Abschied von der Nominalwertillusion

Die Handlungsmöglichkeiten des Bürgers sind begrenzt. Die Wenigsten werden in der Lage oder gewillt
sein, ihren steuerlichen Wohnsitz in den Nicht-Euro-Raum zu verlagern. Dann bedarf es aber einer
intensiven Analyse seines gesamten Vermögens, und zwar aus der Sichtweise des realen
Kapitalschutzes. Wer sich wirklich Mühe macht, wird zumindest in der Lage sein, seine Kaufkraft zu
erhalten.

Erste Leitlinie: Weg von Tagesgeldkonten, Festgeldern, Spareinlagen und Staatsanleihen. In der heutigen
Situation ist es fahrlässig, Gläubiger von Staaten und Banken zu sein. Diese Anlagen eignen sich allenfalls
für kurz- bis mittelfristig benötigte Liquidität, aber keinesfalls als Geldanlage (siehe unseren letzten
Newsletter: Das zinslose Risiko).

Die richtige Anlagestrategie sind sinnvolle Sachwertinvestitionen (Energiegewinnung, Agrarflächen,
Infrastruktur, Immobilien etc.), und dies vor allem im außereuropäischen Bereich. Des Weiteren ein
ausgewähltes Portfolio von Qualitätsaktien, das über seine Dividendenzahlungen deutlich höhere
Erträge und Inflationsschutz bietet als Papiergeldforderungen. Nicht zuletzt empfiehlt es sich, einen
Vermögensanteil von 10-15% in Gold zu investieren, da es die einzige Währung ist, die politisch nicht
manipulierbar ist.

Mir ist sehr wohl klar, dass die Vorschläge nicht zur üblichen Anlagephilosophie des typisch deutschen
Anlegers gehören, aber das Denken in Nominalwerten ist zukünftig fehl am Platz.

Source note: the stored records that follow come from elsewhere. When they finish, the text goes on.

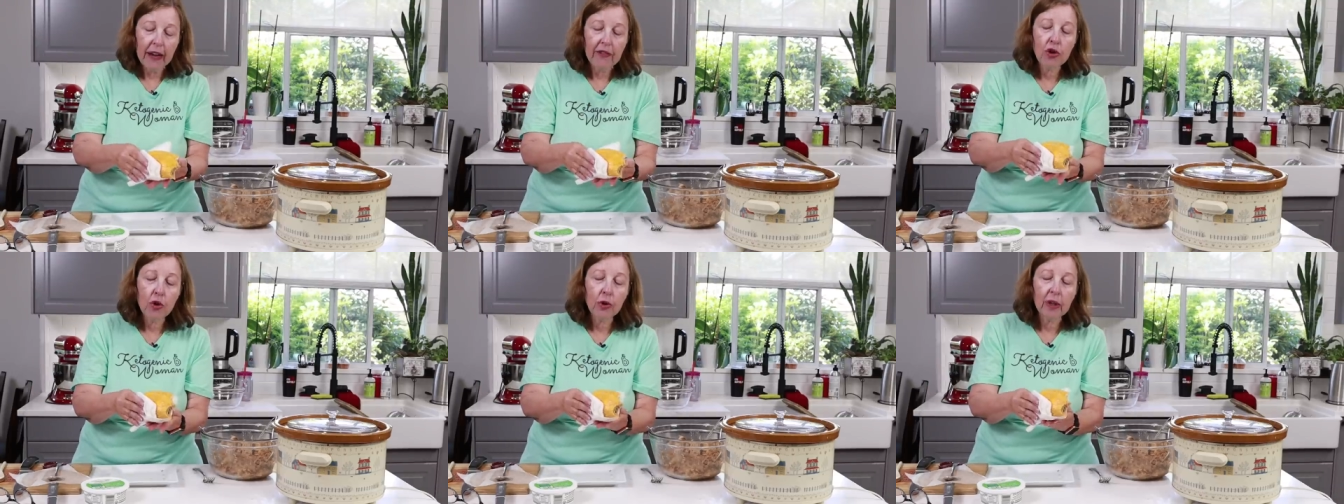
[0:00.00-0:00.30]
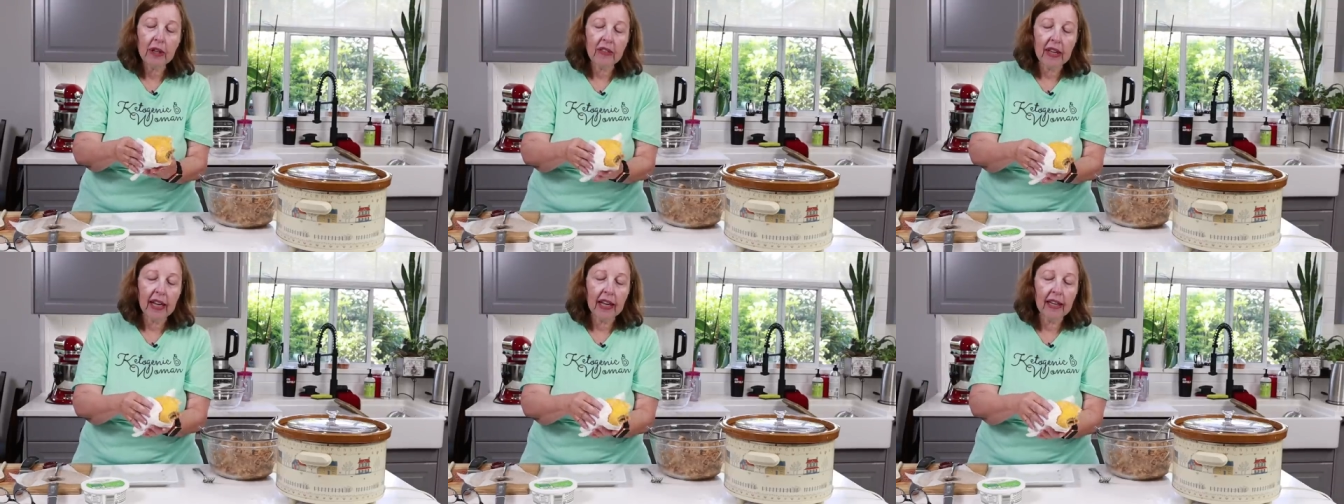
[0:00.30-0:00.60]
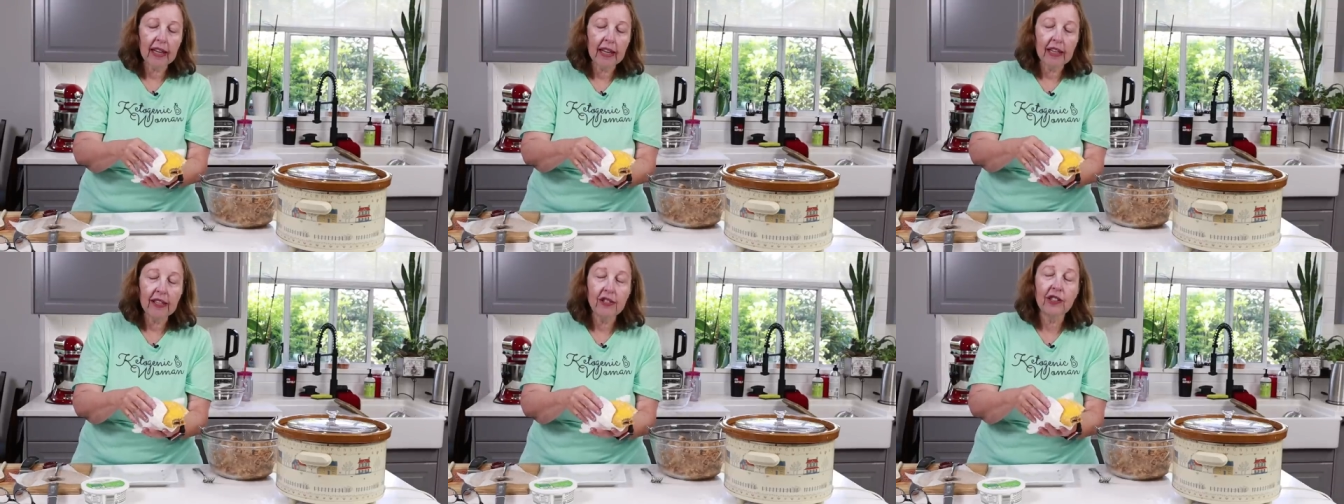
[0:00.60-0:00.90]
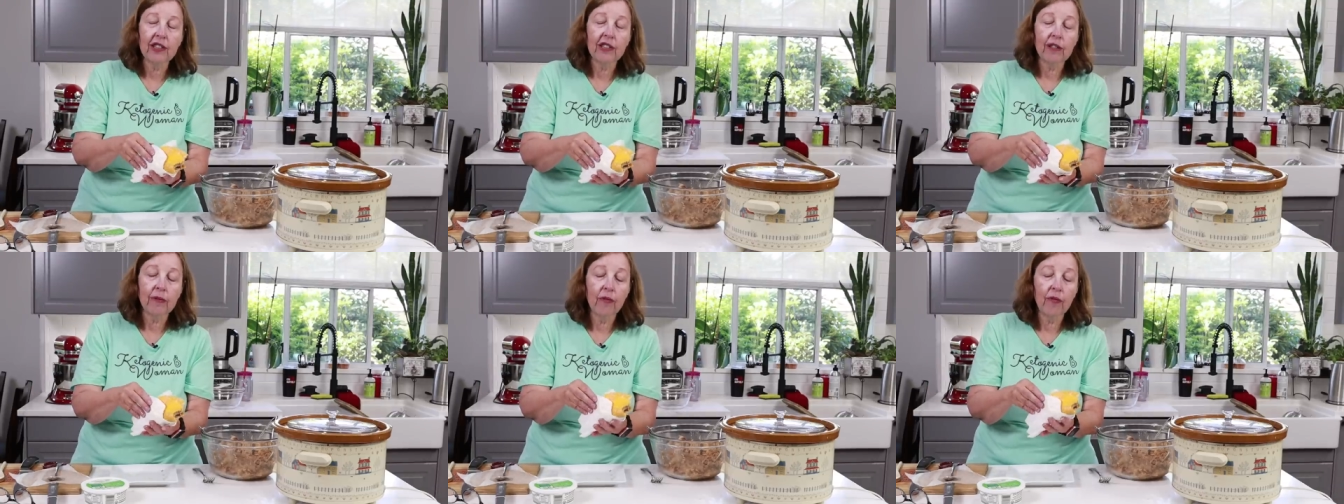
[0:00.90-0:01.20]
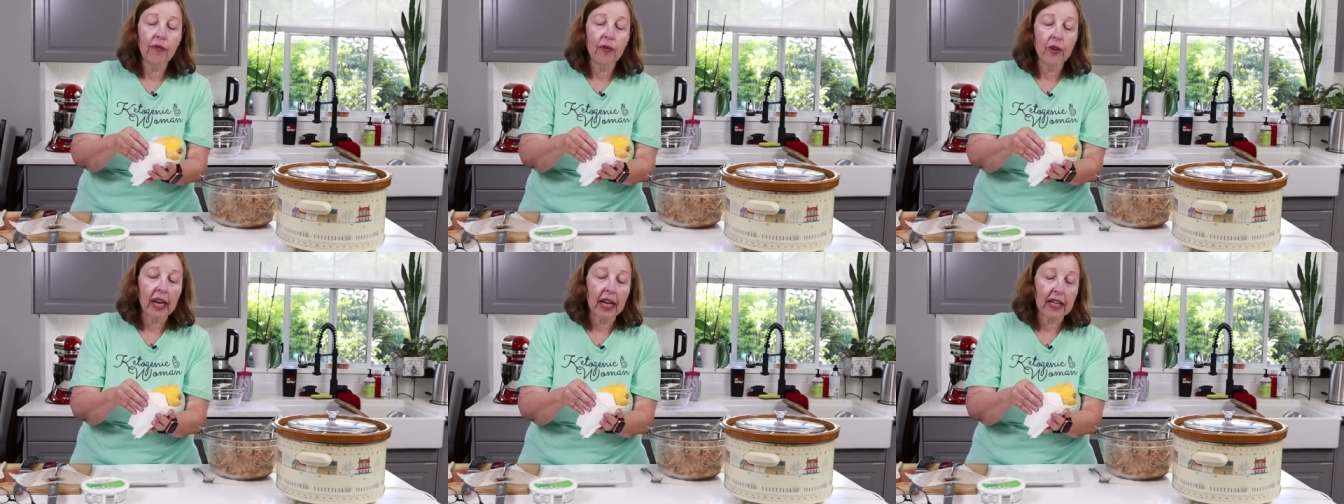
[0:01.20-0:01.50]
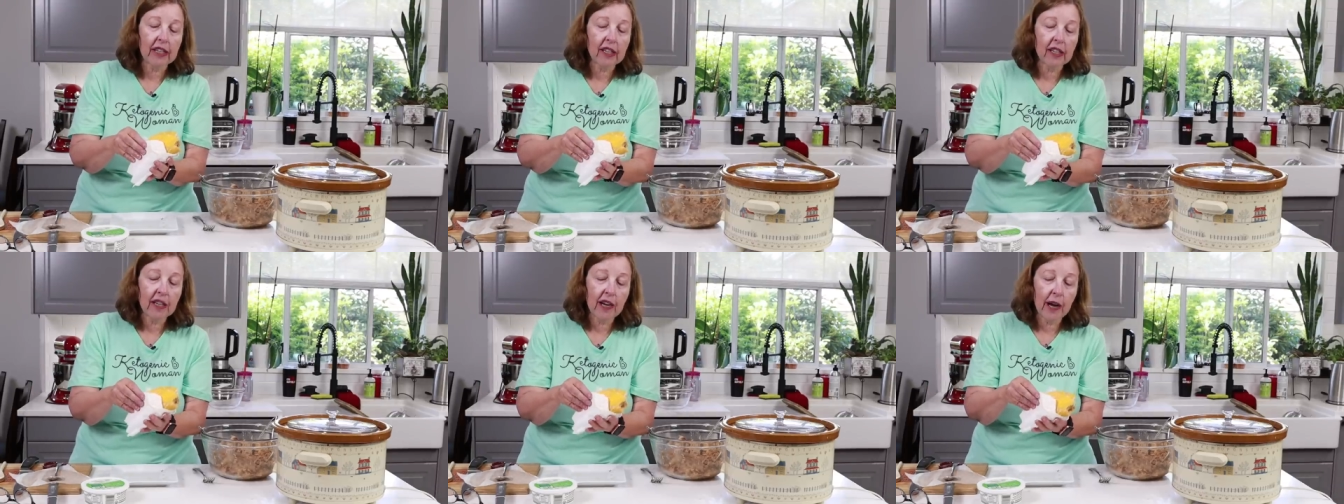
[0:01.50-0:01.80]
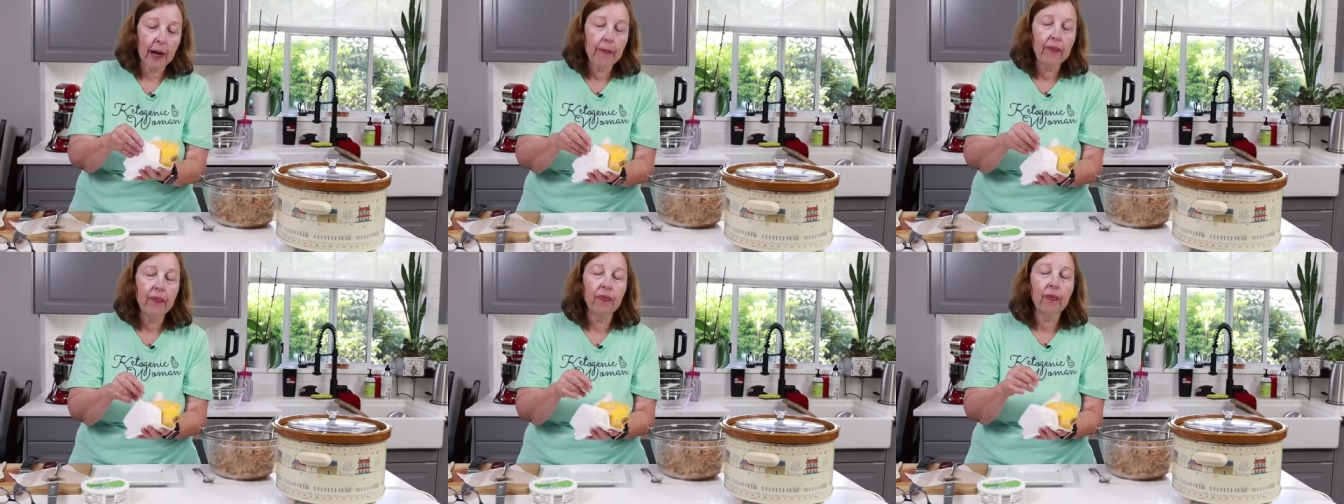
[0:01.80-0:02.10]
The only thing is for next
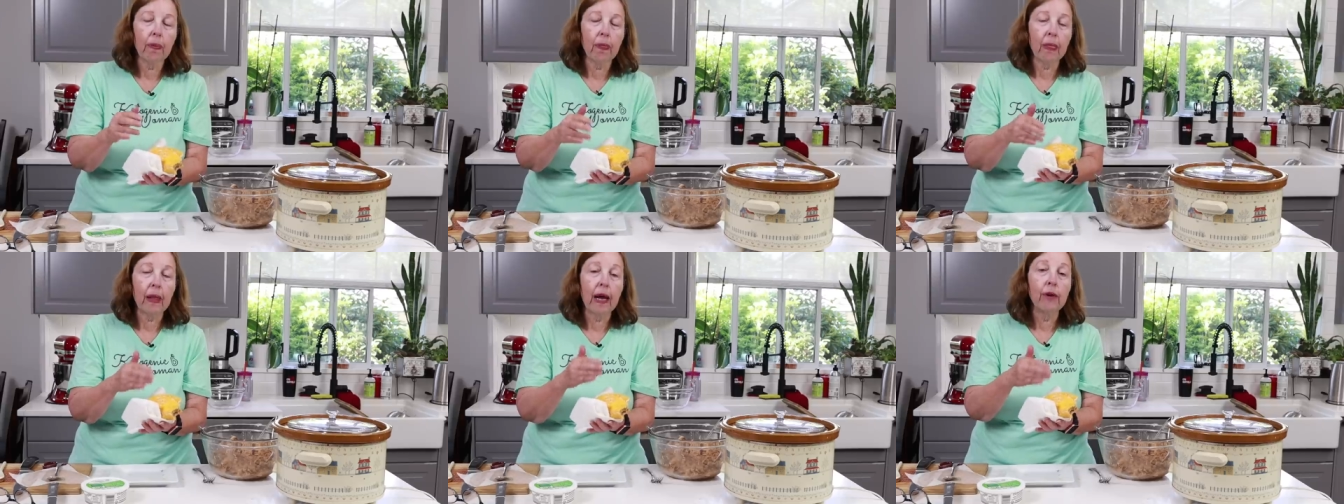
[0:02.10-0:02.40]
time,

Deutschland muss sofort aus dem Euro raus

Wer wieder mal glaubt, es wird alles halb so schlimm, wird sich täuschen. Es wird schlimmer. Und wer
das nicht will, sollte dringend und sofort seine Rechte als Bürger wahrnehmen. Demokratie und
Grundgesetz stehen auf dem Spiel. Fordern Sie die Politiker in Ihrem Wahlkreis parteiübergreifend auf,
diesen Wahnsinn zu stoppen. Wenn nur halbwegs verstanden wird, was in naher Zukunft passieren
kann, müssten wir spätestens morgen Massendemonstrationen gegen den Euro auch in unseren
Straßen haben.

Wie schon gesagt: Das Endspiel hat begonnen, und wenn das Verfassungsgericht die Bundesregierung
nicht zurückpfeift, gibt es keine rechtliche Instanz mehr, die noch helfen kann. Dann liegt es an uns, ob
wir das berühmte „Kaninchen vor der Schlange“ sind oder nicht.